Técnicas de ADN recombinante
Las llamadas técnicas del ADN recombinante consisten en identificar y separar un gen específico, o una porción bien definida de ADN, del resto del genoma de una célula, para luego insertarlo en el ADN de otra célula viva, quedando incorporado en su geoma. De este modo se consiguen nuevas combinaciones artificiales de ADN en células y organismos muy diversos. Si se consigue que el marco de lectura de los tripletes del gen insertado sea el correcto y que el ADN transferido.
Incluye una región reguladora que contenga un promotor, el gen puede ser transcrito y traducido, de modo que el huésped producirá una proteína nueva que jamás había sintetizado.
La técnica fue posible gracias al descubrimiento de las endonucleasas de restricción, enzimas bacterianas que rompen las moléculas de ADN en puntos específicos, y las ADN-ligasas, que unen de nuevo los segmentos de ADN con gran precisión.

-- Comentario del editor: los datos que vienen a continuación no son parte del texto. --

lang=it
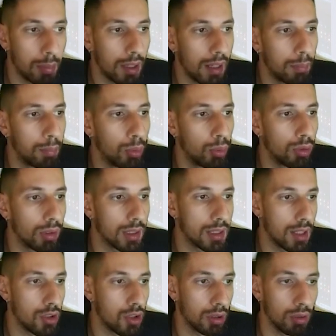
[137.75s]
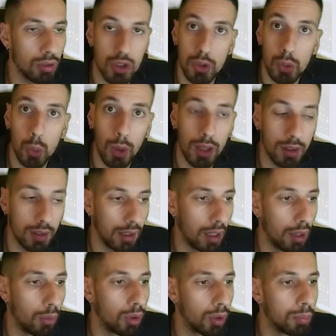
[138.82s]
per l'appunto a 650
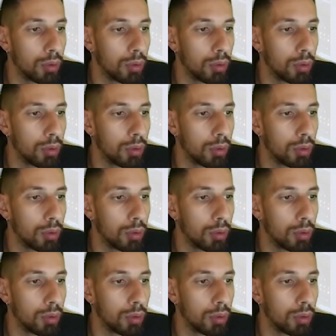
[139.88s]
euro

Para introducir un gen en una célula se utiliza normalmente un plásmido. Primero se aísla el plásmido a partir de la célula bacteriana huésped y se trata con una endonucleasa de restricción.
El ADN extraño, obtenido con la misma endonucleasa, se liga al plásmido extraído de la bacteria Escherichia coli mediante una ADN-ligasa.
El ADN recombinante -ADN del plásmido más el donador-se expone nuevamente a la bacteria, que lo engloba y lo incorpora en su genoma replicándolo en el proceso de la multiplicación celular.
Así se puede obtener en breve tiempo una cantidad indeterminada de copias de la secuencia nucleotídica insertada que forman un clon.
La clonación de un gen es el primer paso para la obtención de determinadas proteínas (por ejemplo, insulina) a escala industrial, pero además es una forma de obtener una gran cantidad de información sobre la secuencia nucleotídica del ADN de un organismo determinado.
La tecnología del ADN recombinante también permite la realización de infusiones genéticas a partir de progenitores salvajes para reforzar las cepas de plantas cultivadas y de animales domésticos, e incluso, crear organismos transgénicos de nuevo diseño, superando las barreras de la especie.
Por último, se han depositado muchas esperanzas en la capacidad de la biotecnología para reparar de una manera permanente algunos de los defectos genéticos de tipo hereditario en los humanos, seleccionando genes normales a partir de células en cultivo, clonarlos en bacterias para multiplicarlos y, finalmente, introducirlos en las células de las personas que carecen del alelo normal en cuestión.
Pero también hay temores de los posibles riesgos biológicos resultantes de la liberación (deliberada o accidental) de organismos nuevos creados artificialmente y patógenos que podrían afectar al hombre y a otros organismos, sobre todo al tener en cuenta que el verdadero peligro radica en la permanencia de los resultados de la manipulación genética, dado que el material hereditario se autopropaga de una manera activa no igualable por ninguna otra manipulación ambiental.